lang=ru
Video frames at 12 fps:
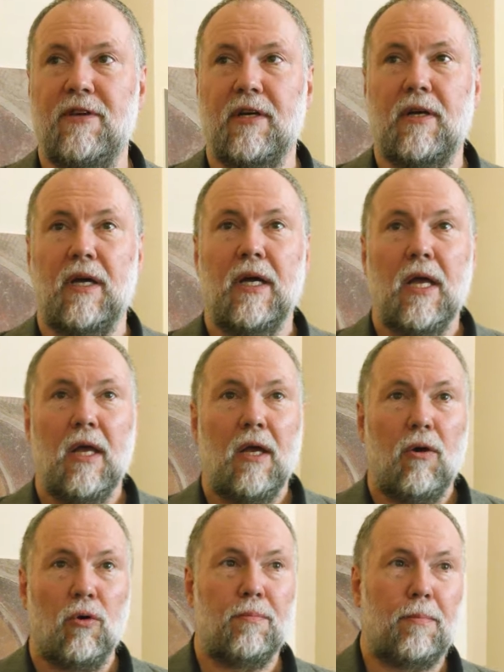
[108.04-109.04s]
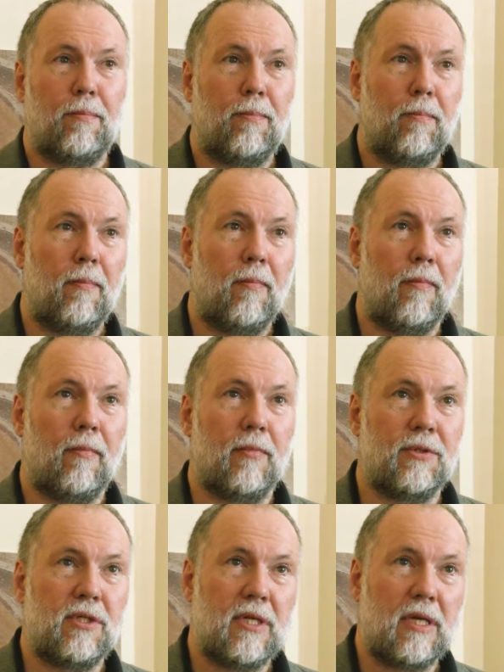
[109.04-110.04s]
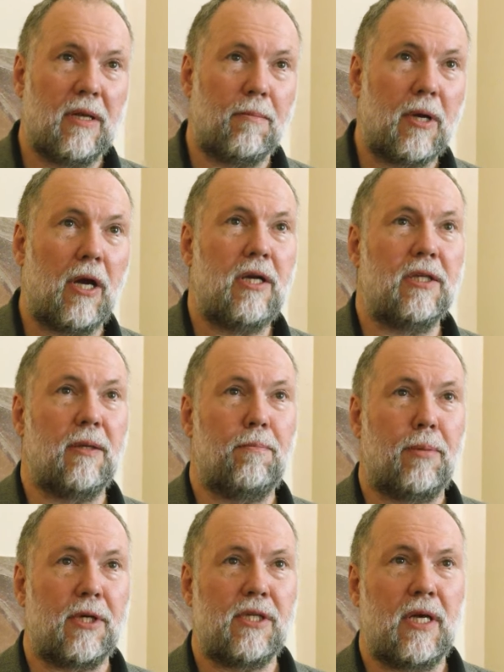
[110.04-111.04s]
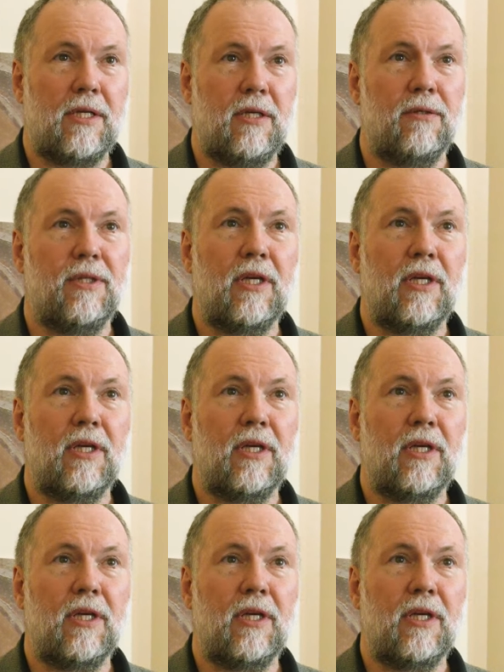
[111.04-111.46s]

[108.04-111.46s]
века. Он действительно, как это происходило,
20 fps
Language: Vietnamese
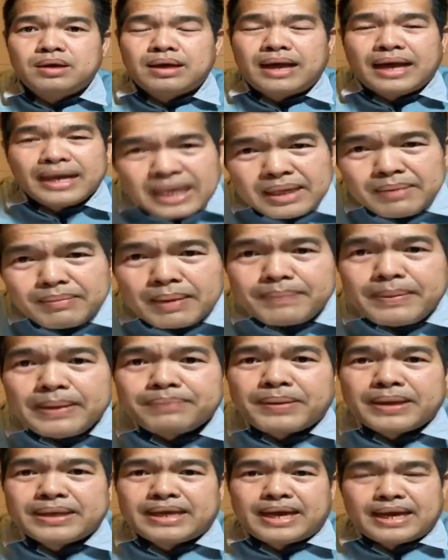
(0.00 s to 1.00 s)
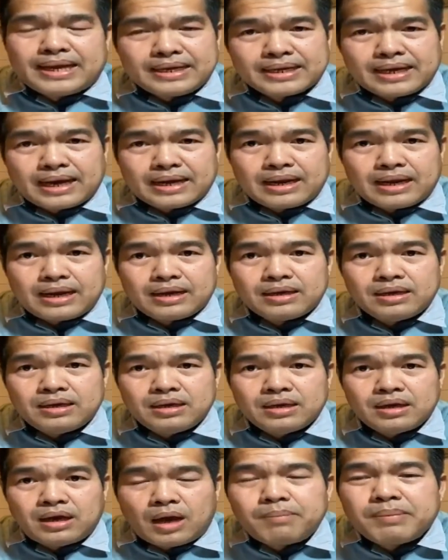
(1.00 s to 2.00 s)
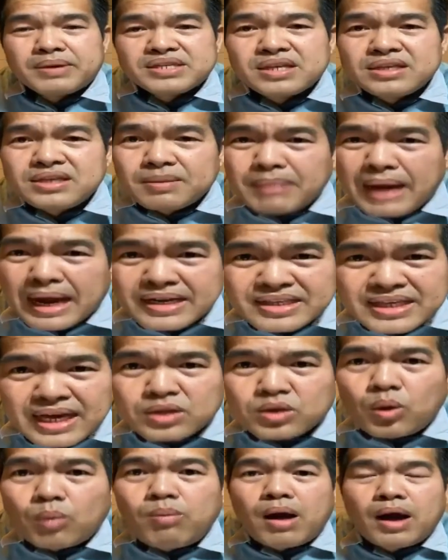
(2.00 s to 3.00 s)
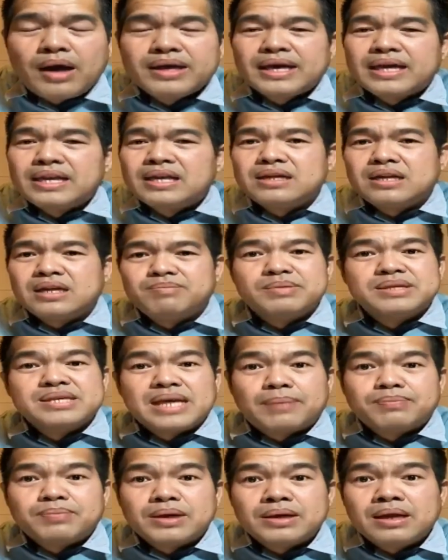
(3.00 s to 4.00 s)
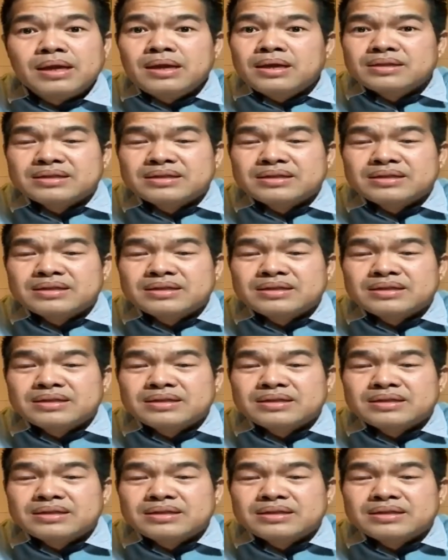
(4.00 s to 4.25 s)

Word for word: hát ấy bà miên bành hàn cả lợn hai bà sinh như ban chặt trung hai kia nên đây mình sắp chết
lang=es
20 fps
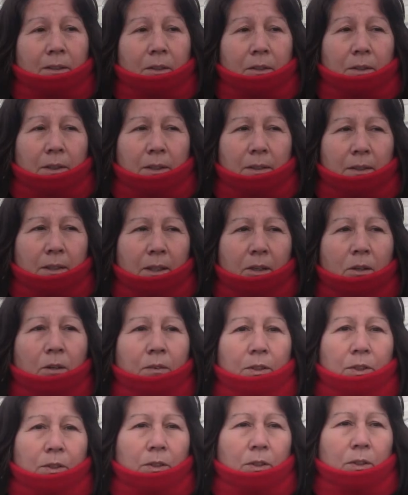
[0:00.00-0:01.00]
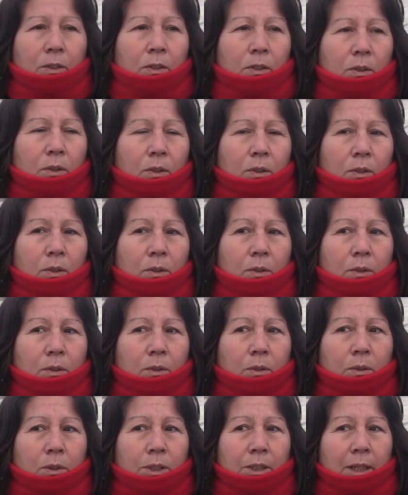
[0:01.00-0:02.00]
no sé si es overol
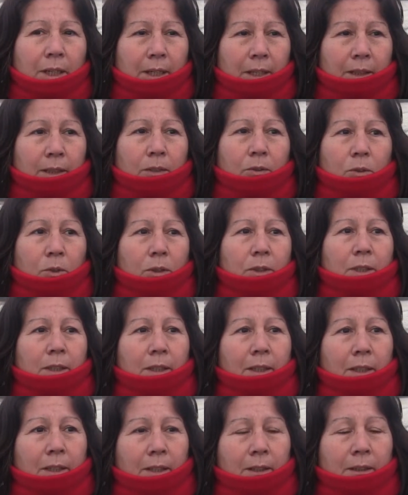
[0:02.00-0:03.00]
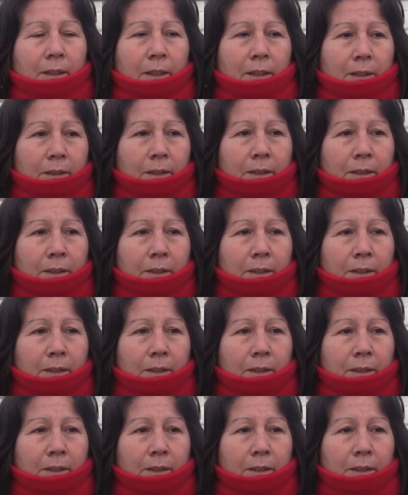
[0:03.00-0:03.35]
o chaqueta corta la que andaba mm.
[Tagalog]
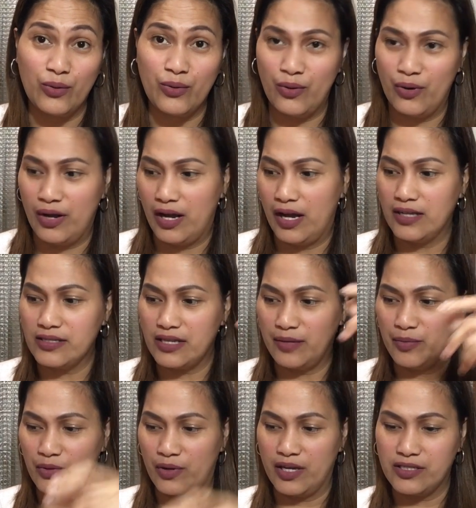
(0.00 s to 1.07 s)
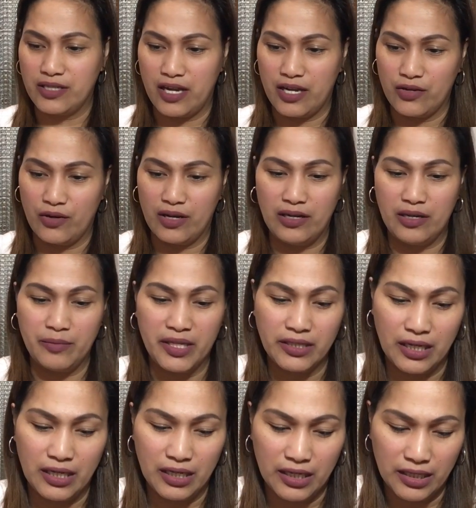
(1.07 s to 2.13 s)
look ko nga, sabi nga sa inyo, ang laman
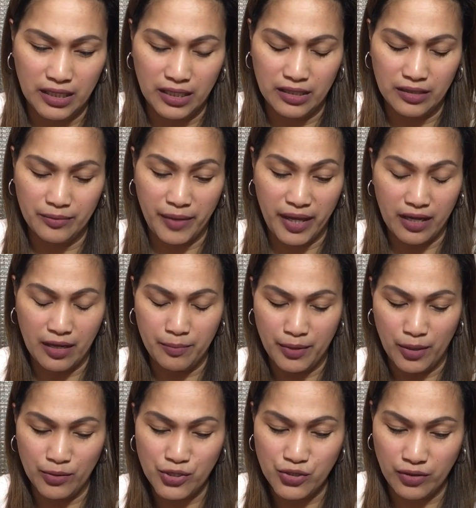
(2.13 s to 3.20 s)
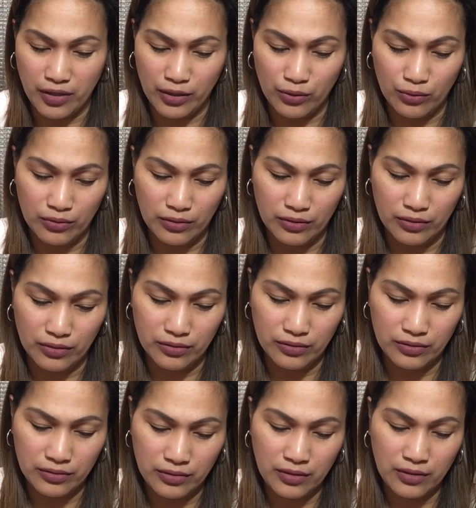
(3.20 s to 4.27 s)
talaga ng makeup pouch ko itong,
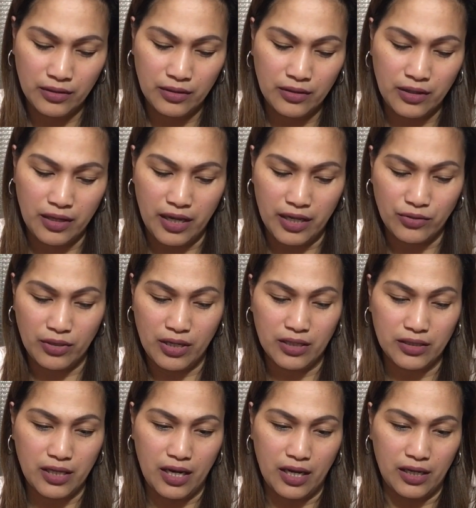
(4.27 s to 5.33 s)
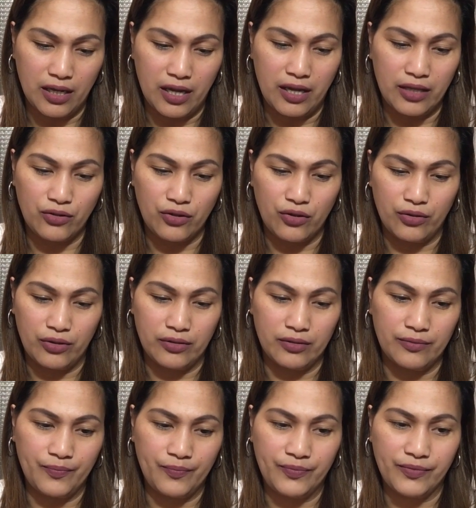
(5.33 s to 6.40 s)
ito lang talaga, ito yun.
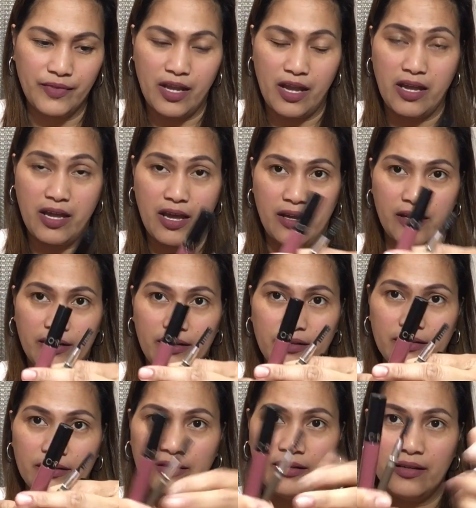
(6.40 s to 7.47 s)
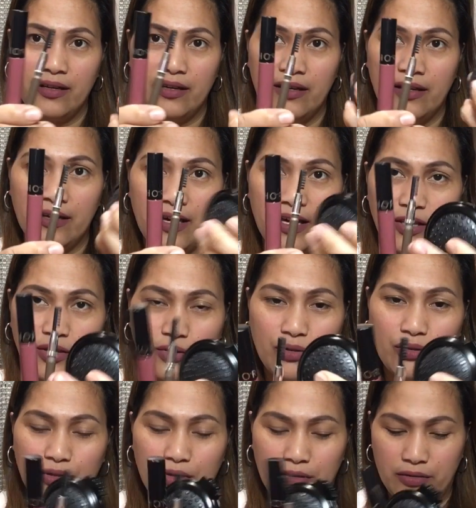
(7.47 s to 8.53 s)
Ayan.
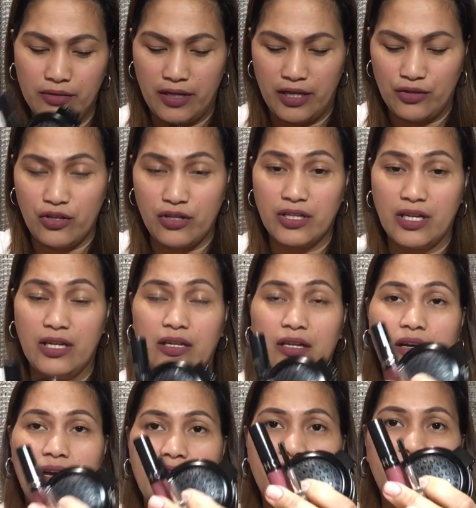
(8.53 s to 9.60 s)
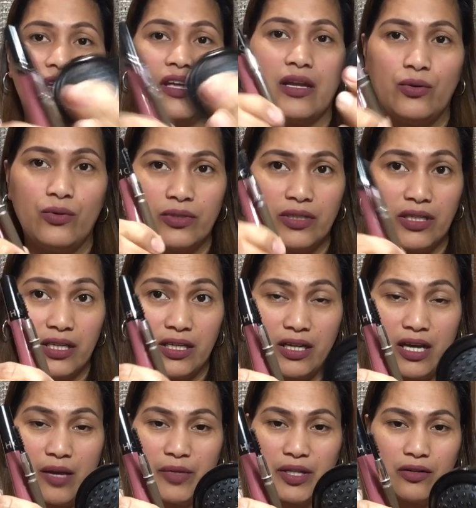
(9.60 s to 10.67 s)
Ito, ito yung talagang everyday look na
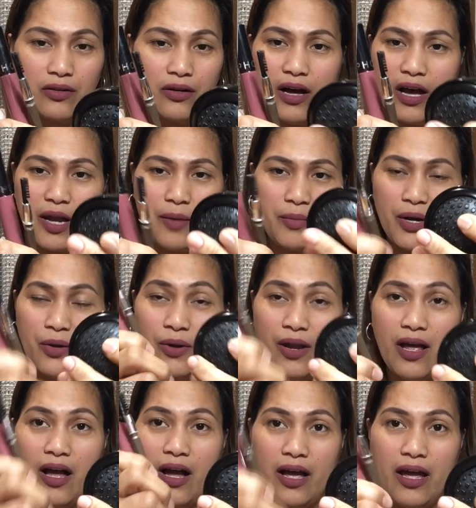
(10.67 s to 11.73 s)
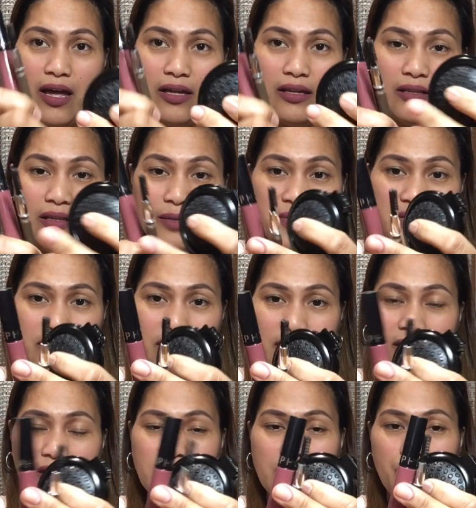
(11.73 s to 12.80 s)
ginagamit ko. Eyebrow lang and
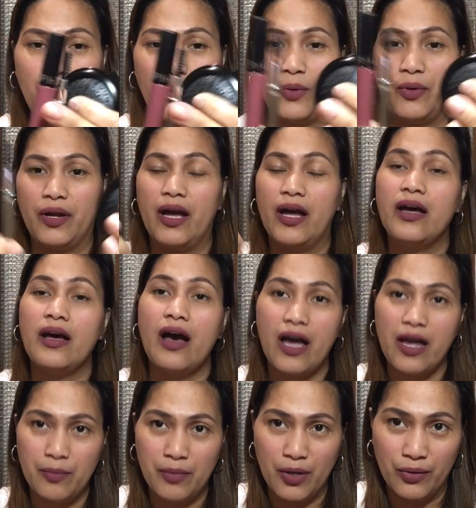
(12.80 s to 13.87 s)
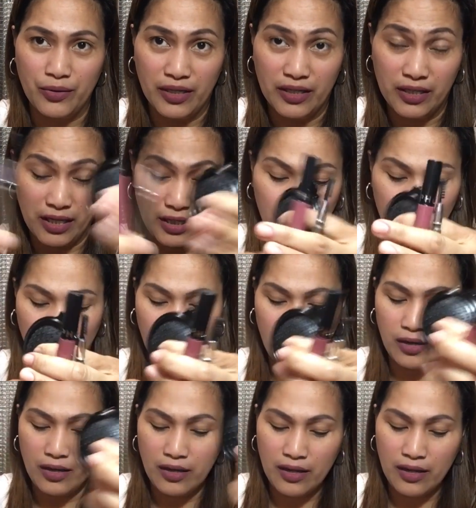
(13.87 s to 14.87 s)
lipstick ng Sephora. Eyebrow ng Kiko.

══════════

### What you are asked to do
Your reply should restate the data above word for word and contain no pictures.

### Task result
lang=ru
Video frames at 12 fps:
[108.04-109.04s]
[109.04-110.04s]
[110.04-111.04s]
[111.04-111.46s]

[108.04-111.46s]
века. Он действительно, как это происходило,
20 fps
Language: Vietnamese
(0.00 s to 1.00 s)
(1.00 s to 2.00 s)
(2.00 s to 3.00 s)
(3.00 s to 4.00 s)
(4.00 s to 4.25 s)

Word for word: hát ấy bà miên bành hàn cả lợn hai bà sinh như ban chặt trung hai kia nên đây mình sắp chết
lang=es
20 fps
[0:00.00-0:01.00]
[0:01.00-0:02.00]
no sé si es overol
[0:02.00-0:03.00]
[0:03.00-0:03.35]
o chaqueta corta la que andaba mm.
[Tagalog]
(0.00 s to 1.07 s)
(1.07 s to 2.13 s)
look ko nga, sabi nga sa inyo, ang laman
(2.13 s to 3.20 s)
(3.20 s to 4.27 s)
talaga ng makeup pouch ko itong,
(4.27 s to 5.33 s)
(5.33 s to 6.40 s)
ito lang talaga, ito yun.
(6.40 s to 7.47 s)
(7.47 s to 8.53 s)
Ayan.
(8.53 s to 9.60 s)
(9.60 s to 10.67 s)
Ito, ito yung talagang everyday look na
(10.67 s to 11.73 s)
(11.73 s to 12.80 s)
ginagamit ko. Eyebrow lang and
(12.80 s to 13.87 s)
(13.87 s to 14.87 s)
lipstick ng Sephora. Eyebrow ng Kiko.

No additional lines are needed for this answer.